Scenario Use StatsPAI Alternative
One-stop empirical pipeline (EDA → estimand → DAG → estimate → robustness) ✅ Single import covers all six steps Assemble 10+ R/Python packages
Agent-driven analysis with self-describing API list_functions / describe_function / function_schema pyfixest, statsmodels (no agent API)
"DID vs RD vs IV?" decision (estimand-first) sp.causal_question + sp.causal recommender None — usually a manual judgement call
LLM-assisted DAG discovery loop sp.llm_dag_propose / validate / constrained causal-learn (no LLM oracle integration)
Staggered DID with diagnostics ✅ CS + SA + Bacon + HonestDID in one place differences (partial)
Neural causal models ✅ TARNet / CFRNet / DragonNet econml (partial)
Stata users migrating to Python ✅ Stata-equivalent names (sp.regress, sp.estat, sp.sumstats) linearmodels (limited)

Validation and Error Handling

After running any estimation, check the result object before proceeding:

result = sp.did(df, "y", "treated", "post")
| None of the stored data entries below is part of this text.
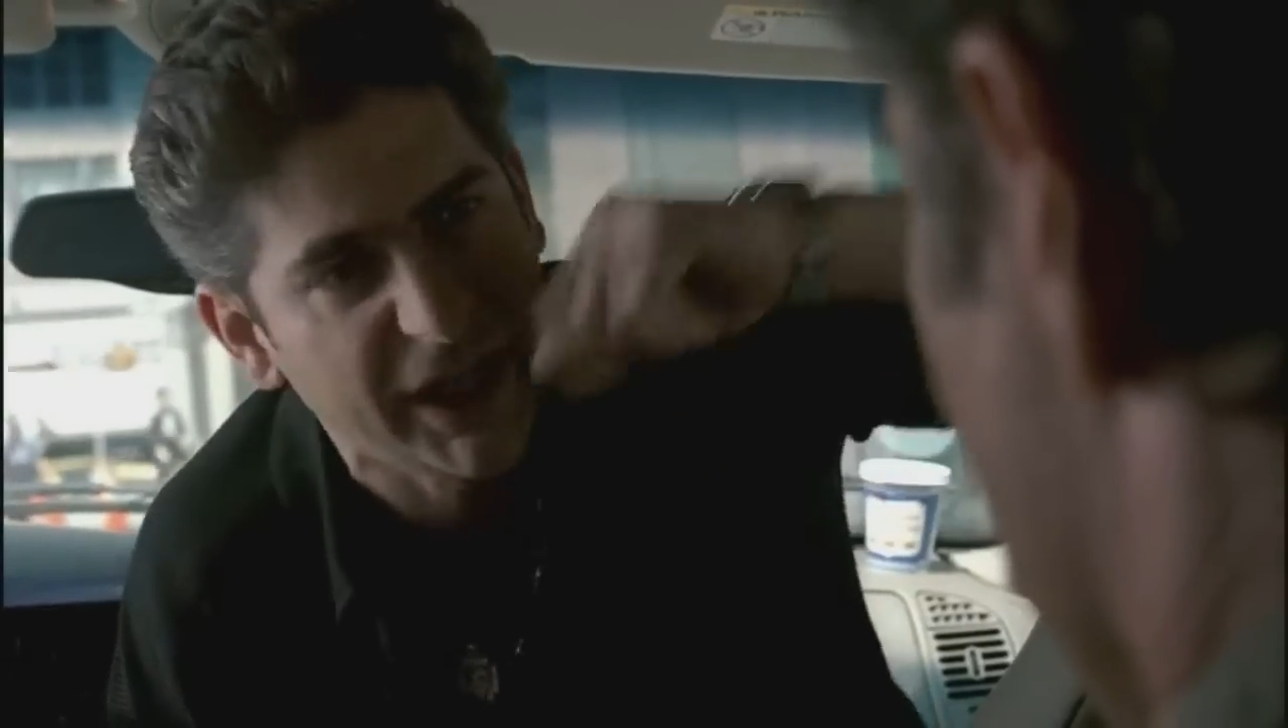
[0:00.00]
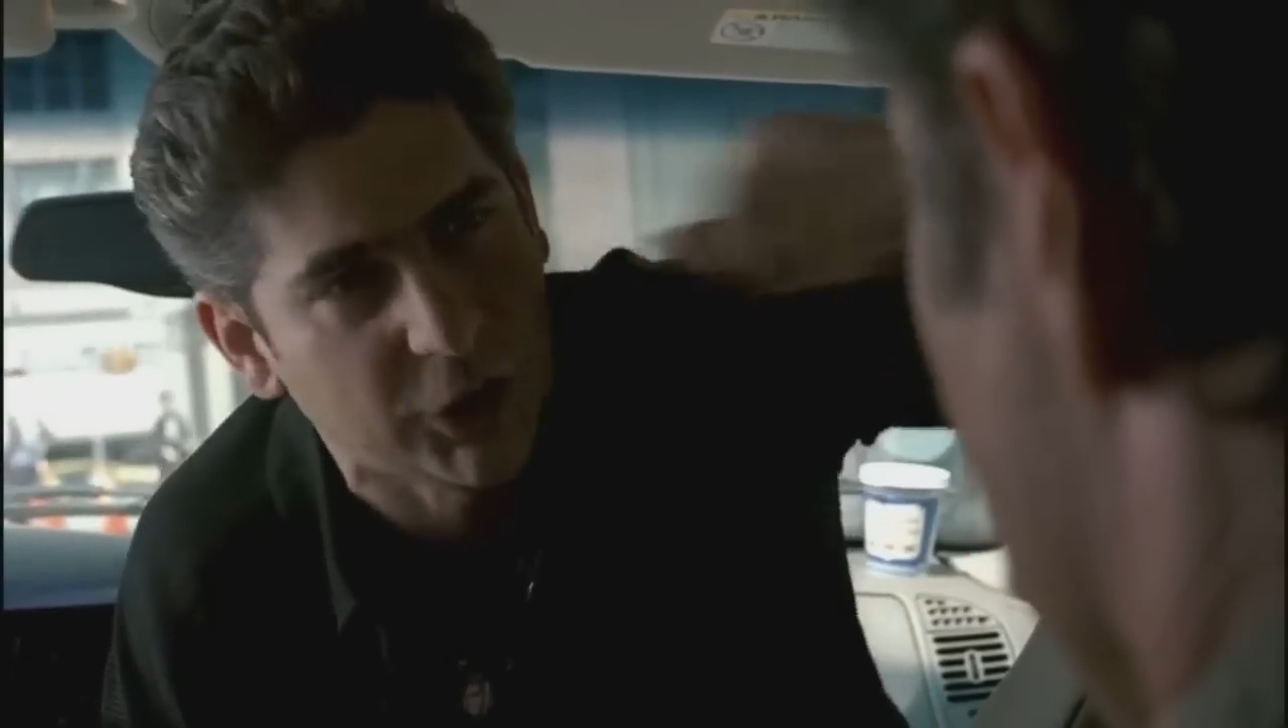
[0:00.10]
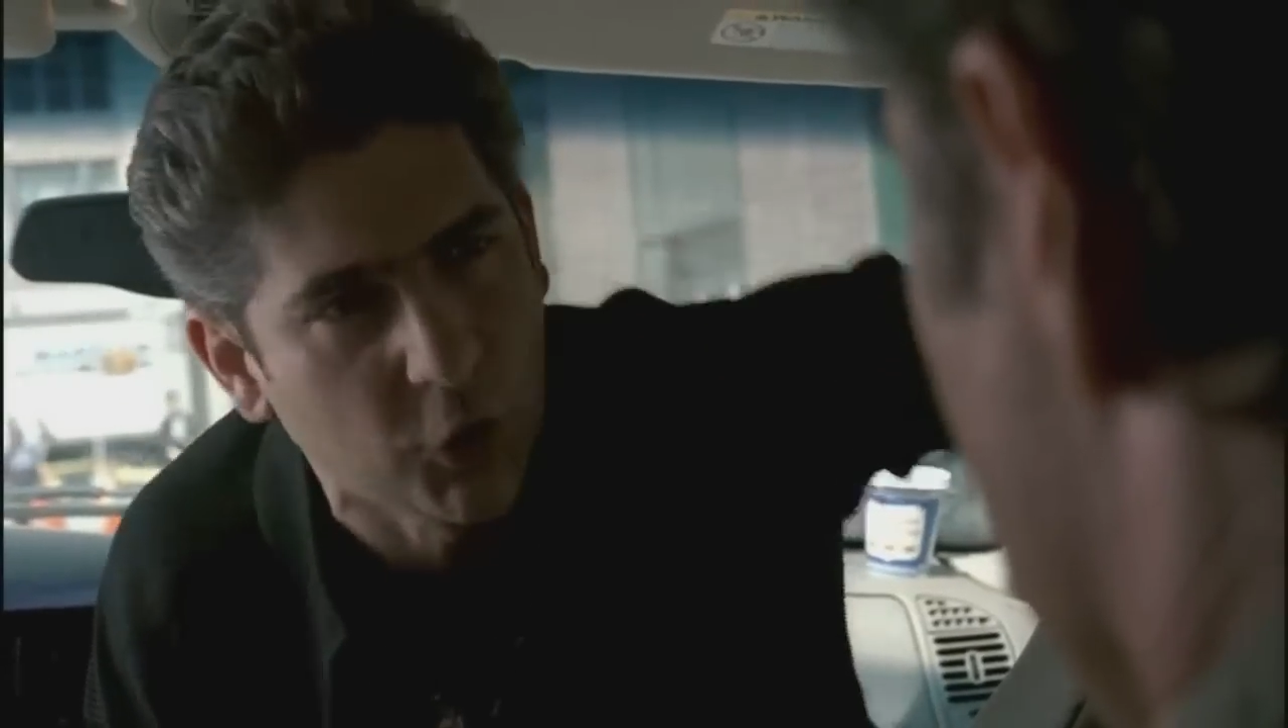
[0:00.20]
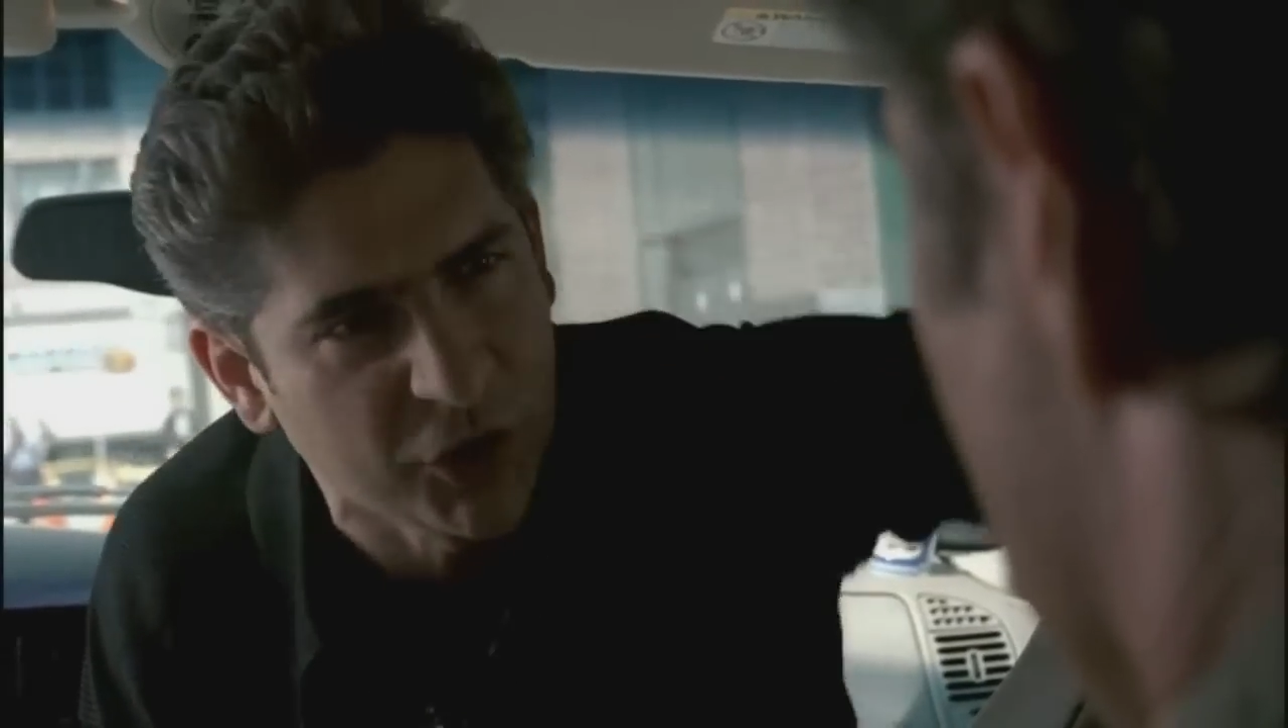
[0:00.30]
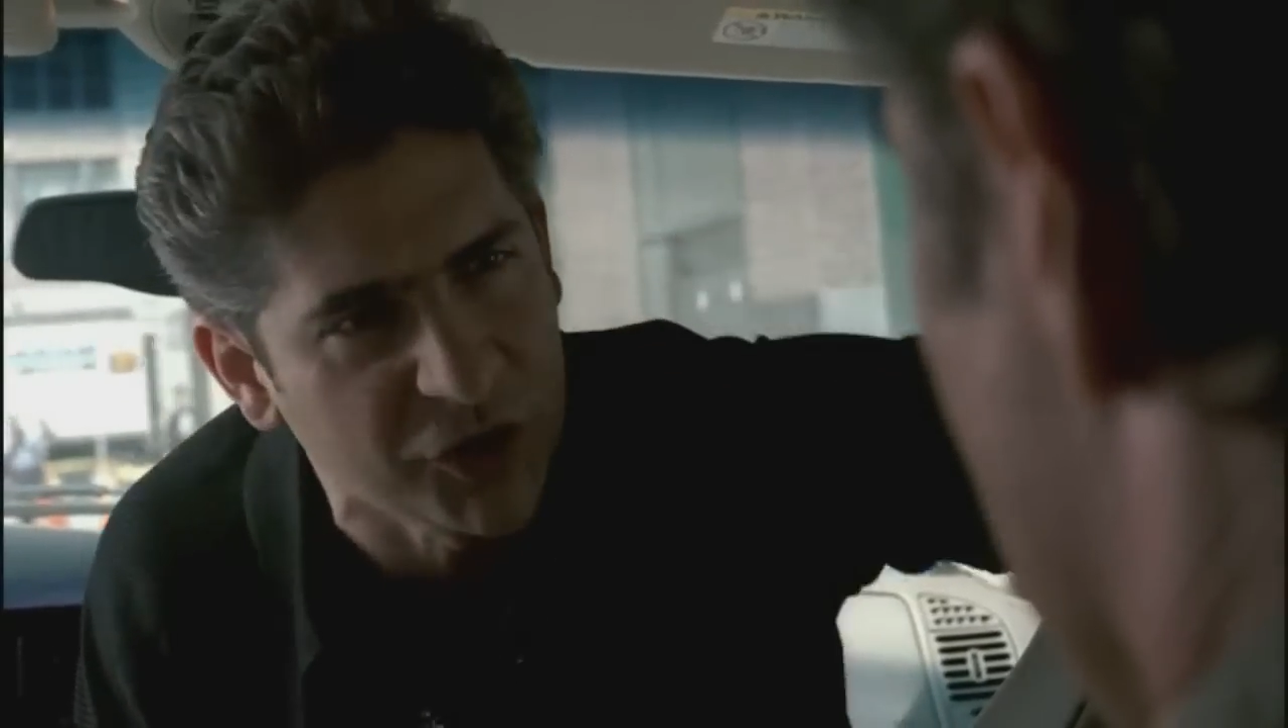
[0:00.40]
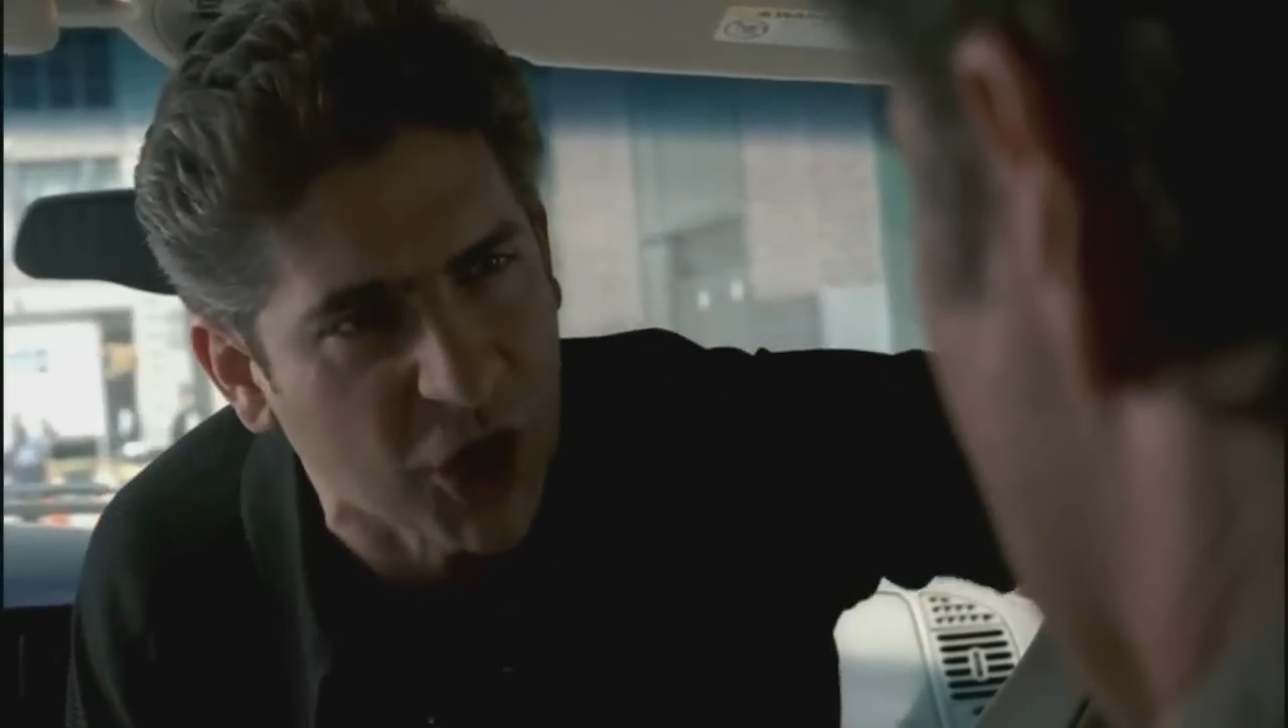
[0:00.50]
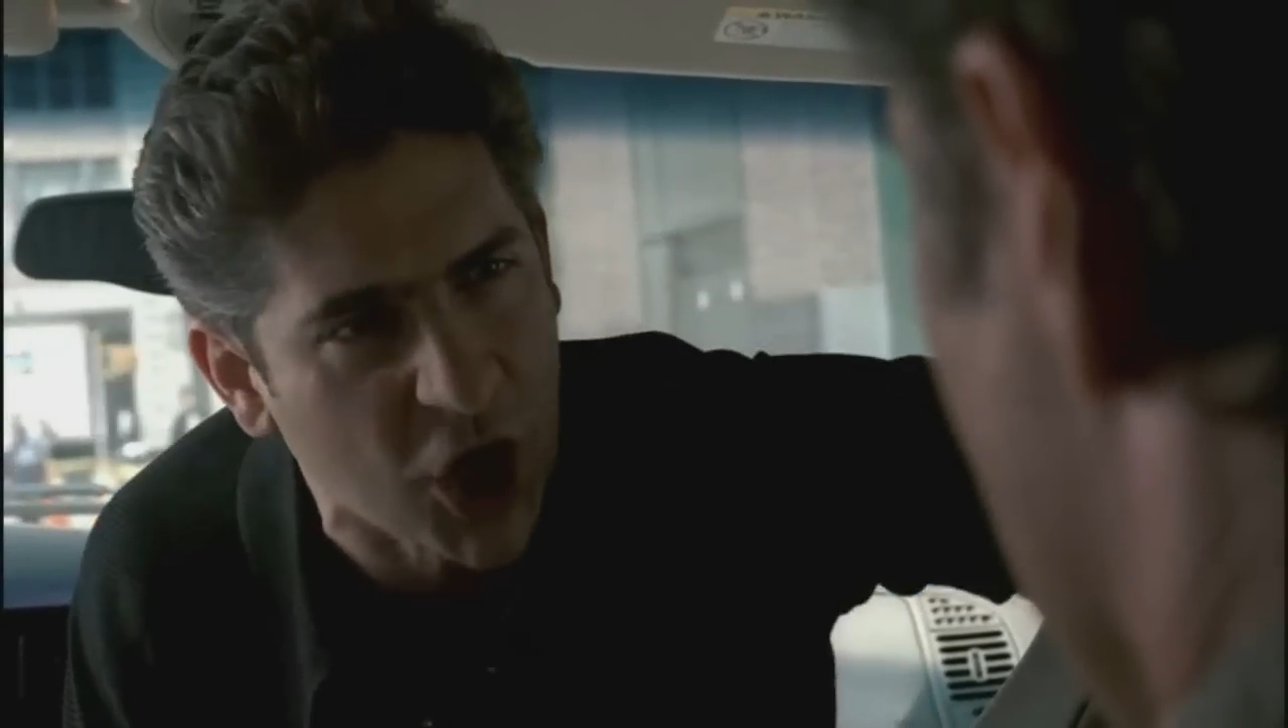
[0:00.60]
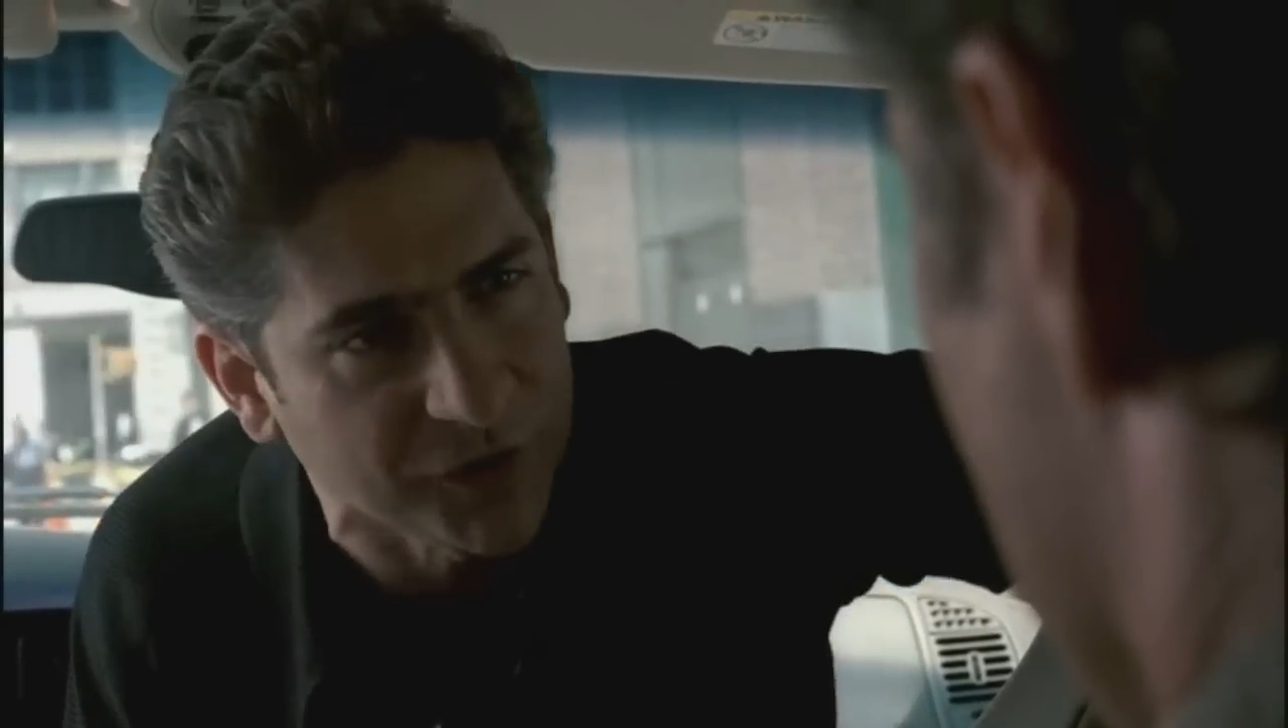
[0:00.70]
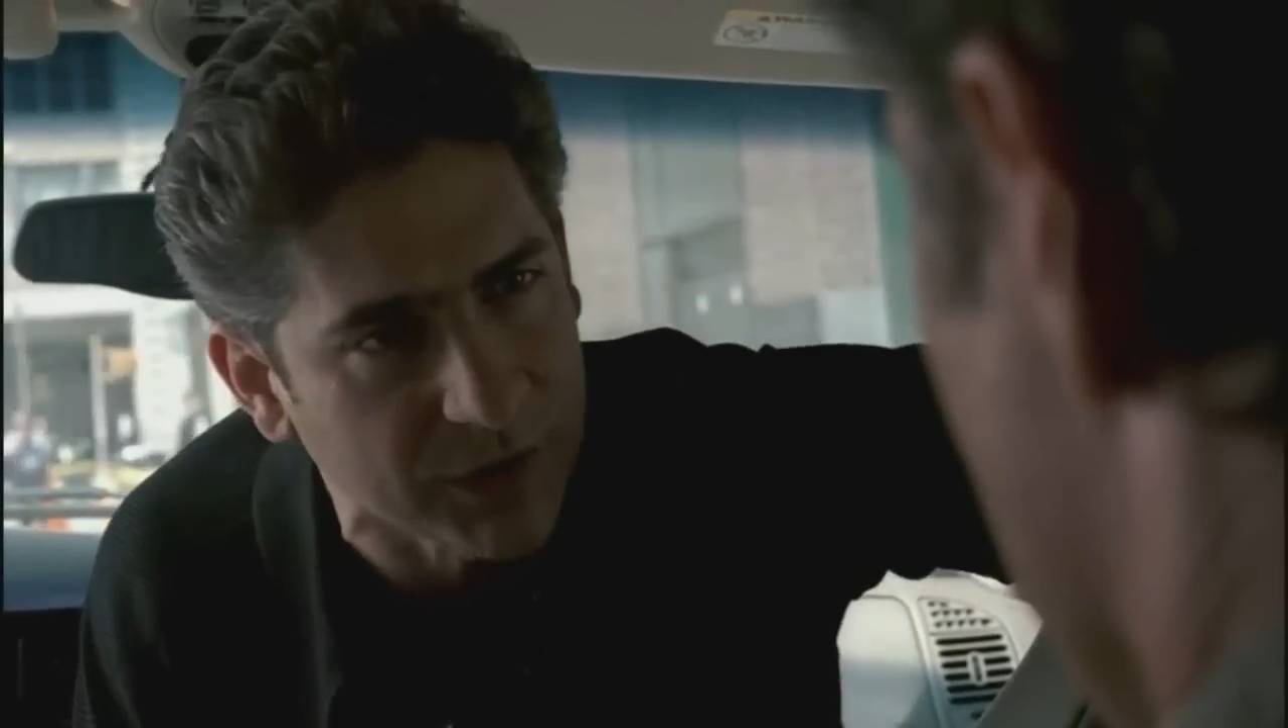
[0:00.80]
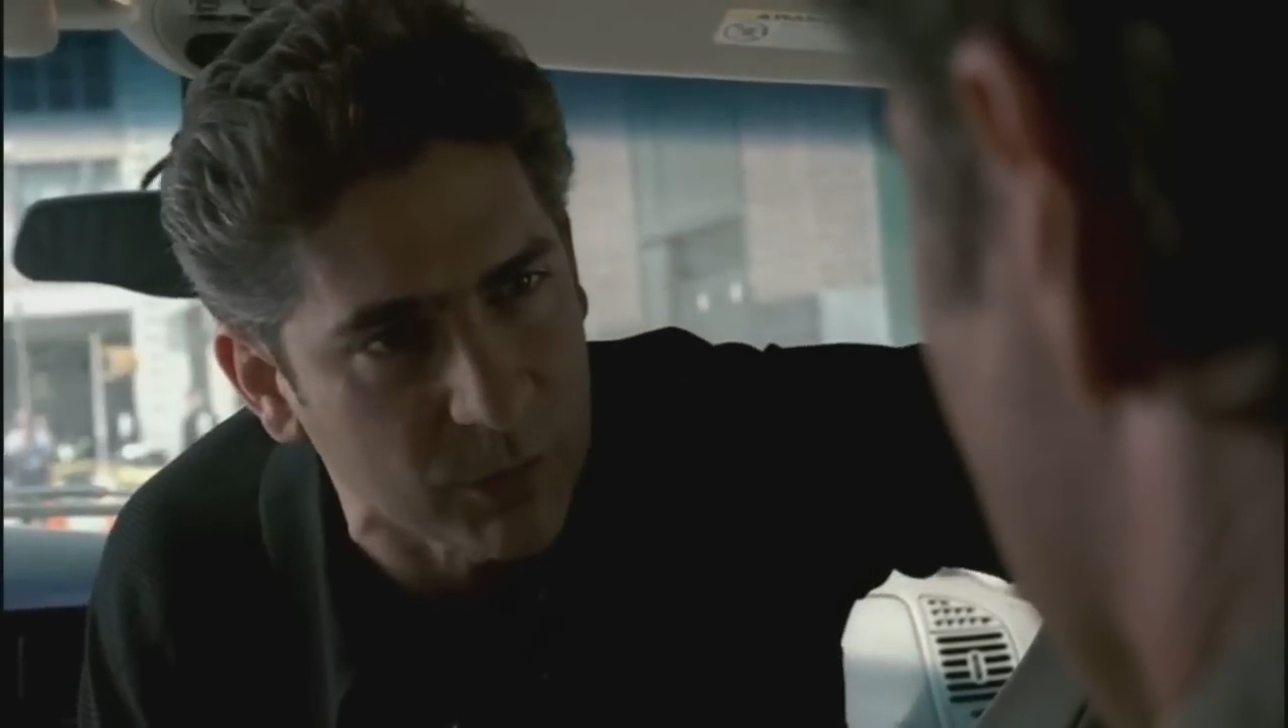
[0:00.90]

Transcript: including the cunt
# Always inspect the human-readable summary first
print(result.summary())

# Inspect structured diagnostics for agent-driven logic
if hasattr(result, "diagnostics"):
    print(result.diagnostics)

Common pitfalls to guard against:

  • Convergence warnings — surfaced in result.summary() (check before trusting SEs).
  • Weak instruments for IV — require first-stage F ≥ 10 (Stock–Yogo rule of thumb); StatsPAI exposes this in result.diagnostics["First-stage F (<endog>)"].
  • Parallel trends for DID — run an event study and verify pre-treatment coefficients are statistically indistinguishable from zero; follow up with sp.honest_did(result) for Rambachan–Roth sensitivity.
  • Bandwidth sensitivity for RDD — re-run sp.rdrobust at half and double the MSE-optimal bandwidth; agreement within one SE is reassuring.
  • Missing data — StatsPAI drops rows with missing values by default; check result.data_info["n_obs"] matches your expected sample size.
  • Overlap / common support — for matching, DML, and meta-learners, inspect propensity-score distributions before interpreting CATEs.